* **Data extract**:
******************************

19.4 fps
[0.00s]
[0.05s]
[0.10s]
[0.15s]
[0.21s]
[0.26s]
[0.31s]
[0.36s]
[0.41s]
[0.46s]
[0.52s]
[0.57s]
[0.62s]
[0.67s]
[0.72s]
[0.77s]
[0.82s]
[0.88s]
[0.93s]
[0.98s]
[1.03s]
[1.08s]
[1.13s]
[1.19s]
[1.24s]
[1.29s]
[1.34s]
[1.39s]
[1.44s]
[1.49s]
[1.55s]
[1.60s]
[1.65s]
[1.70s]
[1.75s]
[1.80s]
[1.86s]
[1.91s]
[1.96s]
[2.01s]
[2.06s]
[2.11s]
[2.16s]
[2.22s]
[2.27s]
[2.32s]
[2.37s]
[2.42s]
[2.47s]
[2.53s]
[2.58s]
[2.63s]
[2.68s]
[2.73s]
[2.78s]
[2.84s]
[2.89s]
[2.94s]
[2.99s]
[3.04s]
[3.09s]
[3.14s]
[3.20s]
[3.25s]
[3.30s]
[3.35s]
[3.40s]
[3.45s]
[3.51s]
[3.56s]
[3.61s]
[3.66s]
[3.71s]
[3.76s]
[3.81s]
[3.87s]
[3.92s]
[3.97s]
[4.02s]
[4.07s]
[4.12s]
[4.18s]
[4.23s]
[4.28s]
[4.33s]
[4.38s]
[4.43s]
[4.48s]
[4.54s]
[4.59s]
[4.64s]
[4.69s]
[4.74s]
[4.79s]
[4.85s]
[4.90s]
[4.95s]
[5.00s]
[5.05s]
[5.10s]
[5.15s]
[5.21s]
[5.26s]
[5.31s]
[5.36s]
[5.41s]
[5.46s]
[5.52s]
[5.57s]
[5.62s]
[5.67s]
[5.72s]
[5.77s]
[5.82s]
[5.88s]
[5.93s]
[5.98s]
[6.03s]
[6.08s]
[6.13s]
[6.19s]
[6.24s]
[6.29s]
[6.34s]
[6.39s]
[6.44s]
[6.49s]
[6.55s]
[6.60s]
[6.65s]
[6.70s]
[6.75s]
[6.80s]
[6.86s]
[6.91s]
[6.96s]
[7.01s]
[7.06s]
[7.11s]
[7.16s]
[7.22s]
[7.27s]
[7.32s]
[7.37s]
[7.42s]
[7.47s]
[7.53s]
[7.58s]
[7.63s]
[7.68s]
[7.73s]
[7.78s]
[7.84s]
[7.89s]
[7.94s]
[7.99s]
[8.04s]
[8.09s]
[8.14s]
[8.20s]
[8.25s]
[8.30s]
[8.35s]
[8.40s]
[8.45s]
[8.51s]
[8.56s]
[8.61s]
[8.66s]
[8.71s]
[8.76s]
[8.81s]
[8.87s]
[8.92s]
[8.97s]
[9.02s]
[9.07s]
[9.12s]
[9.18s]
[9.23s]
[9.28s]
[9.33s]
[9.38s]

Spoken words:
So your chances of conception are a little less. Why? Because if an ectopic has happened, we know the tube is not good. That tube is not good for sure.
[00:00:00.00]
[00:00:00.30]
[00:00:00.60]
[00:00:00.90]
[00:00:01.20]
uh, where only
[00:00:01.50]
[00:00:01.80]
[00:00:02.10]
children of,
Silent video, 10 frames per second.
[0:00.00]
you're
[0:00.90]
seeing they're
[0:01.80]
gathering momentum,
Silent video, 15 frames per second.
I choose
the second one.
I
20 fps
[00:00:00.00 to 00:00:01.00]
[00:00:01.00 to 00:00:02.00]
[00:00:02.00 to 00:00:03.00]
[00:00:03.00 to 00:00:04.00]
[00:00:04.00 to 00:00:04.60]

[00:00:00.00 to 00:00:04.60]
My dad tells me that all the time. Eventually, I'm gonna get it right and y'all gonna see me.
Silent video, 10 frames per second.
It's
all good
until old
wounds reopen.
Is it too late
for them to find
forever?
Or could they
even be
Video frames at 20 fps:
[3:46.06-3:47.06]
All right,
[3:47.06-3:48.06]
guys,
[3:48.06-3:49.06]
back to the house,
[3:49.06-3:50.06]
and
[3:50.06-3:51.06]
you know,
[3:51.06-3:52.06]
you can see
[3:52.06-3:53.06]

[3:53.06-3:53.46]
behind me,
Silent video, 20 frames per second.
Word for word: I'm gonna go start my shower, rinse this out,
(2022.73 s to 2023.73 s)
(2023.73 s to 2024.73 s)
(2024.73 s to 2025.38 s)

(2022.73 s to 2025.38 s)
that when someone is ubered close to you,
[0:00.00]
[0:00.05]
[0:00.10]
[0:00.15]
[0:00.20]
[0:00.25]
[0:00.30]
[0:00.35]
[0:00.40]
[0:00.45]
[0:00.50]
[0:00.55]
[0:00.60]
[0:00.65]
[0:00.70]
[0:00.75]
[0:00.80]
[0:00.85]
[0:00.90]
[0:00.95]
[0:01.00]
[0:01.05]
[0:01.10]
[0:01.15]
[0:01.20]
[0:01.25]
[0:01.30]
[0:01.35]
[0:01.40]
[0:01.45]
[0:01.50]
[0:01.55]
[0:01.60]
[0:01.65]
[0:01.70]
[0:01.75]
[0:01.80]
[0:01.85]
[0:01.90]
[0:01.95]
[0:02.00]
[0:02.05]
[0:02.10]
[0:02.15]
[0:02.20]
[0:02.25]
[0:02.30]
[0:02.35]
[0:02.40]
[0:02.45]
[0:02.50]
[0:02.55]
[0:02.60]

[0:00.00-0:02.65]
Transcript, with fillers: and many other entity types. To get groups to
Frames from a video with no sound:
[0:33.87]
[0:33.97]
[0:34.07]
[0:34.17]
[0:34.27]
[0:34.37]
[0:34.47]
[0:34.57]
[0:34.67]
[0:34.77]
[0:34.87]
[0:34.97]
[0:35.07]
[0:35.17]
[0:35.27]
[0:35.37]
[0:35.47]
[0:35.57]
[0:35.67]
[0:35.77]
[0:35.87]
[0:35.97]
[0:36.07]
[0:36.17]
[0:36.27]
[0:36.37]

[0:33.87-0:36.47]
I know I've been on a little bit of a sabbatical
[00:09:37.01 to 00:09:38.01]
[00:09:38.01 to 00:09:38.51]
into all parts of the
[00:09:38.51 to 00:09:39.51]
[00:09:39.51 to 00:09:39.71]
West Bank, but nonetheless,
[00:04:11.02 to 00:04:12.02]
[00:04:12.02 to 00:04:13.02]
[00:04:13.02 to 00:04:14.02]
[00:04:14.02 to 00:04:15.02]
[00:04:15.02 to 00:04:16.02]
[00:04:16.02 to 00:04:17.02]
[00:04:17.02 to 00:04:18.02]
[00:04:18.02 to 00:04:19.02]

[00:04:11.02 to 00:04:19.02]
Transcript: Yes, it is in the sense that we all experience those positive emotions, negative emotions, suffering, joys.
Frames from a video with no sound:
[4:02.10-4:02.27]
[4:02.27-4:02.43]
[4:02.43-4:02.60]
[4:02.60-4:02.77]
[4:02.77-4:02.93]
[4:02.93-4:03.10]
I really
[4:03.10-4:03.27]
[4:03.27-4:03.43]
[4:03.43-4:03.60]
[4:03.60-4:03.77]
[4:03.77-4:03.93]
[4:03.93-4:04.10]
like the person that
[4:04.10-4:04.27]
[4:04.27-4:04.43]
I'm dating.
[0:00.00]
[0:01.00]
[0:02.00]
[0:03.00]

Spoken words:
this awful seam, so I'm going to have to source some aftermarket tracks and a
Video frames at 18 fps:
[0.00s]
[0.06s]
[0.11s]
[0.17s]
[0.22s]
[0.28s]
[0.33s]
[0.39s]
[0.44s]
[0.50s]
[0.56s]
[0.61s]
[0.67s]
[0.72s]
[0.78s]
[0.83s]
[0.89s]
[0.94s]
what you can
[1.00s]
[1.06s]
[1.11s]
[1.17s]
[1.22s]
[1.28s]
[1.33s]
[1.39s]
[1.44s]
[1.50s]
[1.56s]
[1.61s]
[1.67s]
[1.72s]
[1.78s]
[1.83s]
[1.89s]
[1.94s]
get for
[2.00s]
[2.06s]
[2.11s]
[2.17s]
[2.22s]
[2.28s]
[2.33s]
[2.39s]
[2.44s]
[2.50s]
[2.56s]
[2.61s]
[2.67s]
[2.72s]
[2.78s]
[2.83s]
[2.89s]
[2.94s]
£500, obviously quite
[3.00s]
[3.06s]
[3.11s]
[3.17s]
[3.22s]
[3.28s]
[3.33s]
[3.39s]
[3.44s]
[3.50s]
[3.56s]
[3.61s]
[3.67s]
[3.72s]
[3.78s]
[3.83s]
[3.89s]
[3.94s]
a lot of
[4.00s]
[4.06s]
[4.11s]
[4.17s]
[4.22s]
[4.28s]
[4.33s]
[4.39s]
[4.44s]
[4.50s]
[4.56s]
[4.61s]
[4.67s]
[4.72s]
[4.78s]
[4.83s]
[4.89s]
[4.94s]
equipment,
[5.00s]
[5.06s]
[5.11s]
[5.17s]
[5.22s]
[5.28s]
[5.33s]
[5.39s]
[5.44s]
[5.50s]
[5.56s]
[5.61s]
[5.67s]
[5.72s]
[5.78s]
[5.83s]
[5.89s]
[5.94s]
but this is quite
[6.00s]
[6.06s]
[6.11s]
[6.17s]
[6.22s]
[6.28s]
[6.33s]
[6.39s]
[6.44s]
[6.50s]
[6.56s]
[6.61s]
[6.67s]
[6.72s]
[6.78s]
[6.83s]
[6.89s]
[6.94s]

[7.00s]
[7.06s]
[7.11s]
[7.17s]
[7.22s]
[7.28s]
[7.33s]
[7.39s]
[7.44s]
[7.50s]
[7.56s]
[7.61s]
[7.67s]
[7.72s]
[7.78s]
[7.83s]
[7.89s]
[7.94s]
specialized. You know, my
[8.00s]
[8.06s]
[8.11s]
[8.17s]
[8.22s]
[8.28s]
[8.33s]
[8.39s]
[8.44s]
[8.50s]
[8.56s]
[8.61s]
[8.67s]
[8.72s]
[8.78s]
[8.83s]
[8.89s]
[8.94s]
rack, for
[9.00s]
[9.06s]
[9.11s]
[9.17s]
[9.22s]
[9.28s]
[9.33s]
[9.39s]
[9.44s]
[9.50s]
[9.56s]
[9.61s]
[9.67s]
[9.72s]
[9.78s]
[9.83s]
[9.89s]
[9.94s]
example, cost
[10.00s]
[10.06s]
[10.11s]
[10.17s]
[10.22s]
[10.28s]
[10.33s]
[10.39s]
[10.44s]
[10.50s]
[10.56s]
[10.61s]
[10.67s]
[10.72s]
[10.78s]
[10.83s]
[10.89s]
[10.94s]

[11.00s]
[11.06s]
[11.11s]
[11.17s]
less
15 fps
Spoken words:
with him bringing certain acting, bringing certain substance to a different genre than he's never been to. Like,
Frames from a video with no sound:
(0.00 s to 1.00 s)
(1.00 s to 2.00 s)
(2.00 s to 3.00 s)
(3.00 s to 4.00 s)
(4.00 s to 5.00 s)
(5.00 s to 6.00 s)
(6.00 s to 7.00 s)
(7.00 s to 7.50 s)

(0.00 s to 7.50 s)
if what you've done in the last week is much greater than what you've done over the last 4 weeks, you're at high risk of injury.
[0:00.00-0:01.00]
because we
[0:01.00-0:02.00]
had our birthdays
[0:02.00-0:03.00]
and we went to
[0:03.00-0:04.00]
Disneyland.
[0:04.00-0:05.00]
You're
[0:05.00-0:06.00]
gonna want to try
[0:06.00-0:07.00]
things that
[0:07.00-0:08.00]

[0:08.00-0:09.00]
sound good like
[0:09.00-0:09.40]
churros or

******************************

Given the records above, restate word for word only the lines starting at the one with "Video frames at 18" and ending at the one with "(7.00 s to 7.50 s)".

* **Expected answer**:
Video frames at 18 fps:
[0.00s]
[0.06s]
[0.11s]
[0.17s]
[0.22s]
[0.28s]
[0.33s]
[0.39s]
[0.44s]
[0.50s]
[0.56s]
[0.61s]
[0.67s]
[0.72s]
[0.78s]
[0.83s]
[0.89s]
[0.94s]
what you can
[1.00s]
[1.06s]
[1.11s]
[1.17s]
[1.22s]
[1.28s]
[1.33s]
[1.39s]
[1.44s]
[1.50s]
[1.56s]
[1.61s]
[1.67s]
[1.72s]
[1.78s]
[1.83s]
[1.89s]
[1.94s]
get for
[2.00s]
[2.06s]
[2.11s]
[2.17s]
[2.22s]
[2.28s]
[2.33s]
[2.39s]
[2.44s]
[2.50s]
[2.56s]
[2.61s]
[2.67s]
[2.72s]
[2.78s]
[2.83s]
[2.89s]
[2.94s]
£500, obviously quite
[3.00s]
[3.06s]
[3.11s]
[3.17s]
[3.22s]
[3.28s]
[3.33s]
[3.39s]
[3.44s]
[3.50s]
[3.56s]
[3.61s]
[3.67s]
[3.72s]
[3.78s]
[3.83s]
[3.89s]
[3.94s]
a lot of
[4.00s]
[4.06s]
[4.11s]
[4.17s]
[4.22s]
[4.28s]
[4.33s]
[4.39s]
[4.44s]
[4.50s]
[4.56s]
[4.61s]
[4.67s]
[4.72s]
[4.78s]
[4.83s]
[4.89s]
[4.94s]
equipment,
[5.00s]
[5.06s]
[5.11s]
[5.17s]
[5.22s]
[5.28s]
[5.33s]
[5.39s]
[5.44s]
[5.50s]
[5.56s]
[5.61s]
[5.67s]
[5.72s]
[5.78s]
[5.83s]
[5.89s]
[5.94s]
but this is quite
[6.00s]
[6.06s]
[6.11s]
[6.17s]
[6.22s]
[6.28s]
[6.33s]
[6.39s]
[6.44s]
[6.50s]
[6.56s]
[6.61s]
[6.67s]
[6.72s]
[6.78s]
[6.83s]
[6.89s]
[6.94s]

[7.00s]
[7.06s]
[7.11s]
[7.17s]
[7.22s]
[7.28s]
[7.33s]
[7.39s]
[7.44s]
[7.50s]
[7.56s]
[7.61s]
[7.67s]
[7.72s]
[7.78s]
[7.83s]
[7.89s]
[7.94s]
specialized. You know, my
[8.00s]
[8.06s]
[8.11s]
[8.17s]
[8.22s]
[8.28s]
[8.33s]
[8.39s]
[8.44s]
[8.50s]
[8.56s]
[8.61s]
[8.67s]
[8.72s]
[8.78s]
[8.83s]
[8.89s]
[8.94s]
rack, for
[9.00s]
[9.06s]
[9.11s]
[9.17s]
[9.22s]
[9.28s]
[9.33s]
[9.39s]
[9.44s]
[9.50s]
[9.56s]
[9.61s]
[9.67s]
[9.72s]
[9.78s]
[9.83s]
[9.89s]
[9.94s]
example, cost
[10.00s]
[10.06s]
[10.11s]
[10.17s]
[10.22s]
[10.28s]
[10.33s]
[10.39s]
[10.44s]
[10.50s]
[10.56s]
[10.61s]
[10.67s]
[10.72s]
[10.78s]
[10.83s]
[10.89s]
[10.94s]

[11.00s]
[11.06s]
[11.11s]
[11.17s]
less
15 fps
Spoken words:
with him bringing certain acting, bringing certain substance to a different genre than he's never been to. Like,
Frames from a video with no sound:
(0.00 s to 1.00 s)
(1.00 s to 2.00 s)
(2.00 s to 3.00 s)
(3.00 s to 4.00 s)
(4.00 s to 5.00 s)
(5.00 s to 6.00 s)
(6.00 s to 7.00 s)
(7.00 s to 7.50 s)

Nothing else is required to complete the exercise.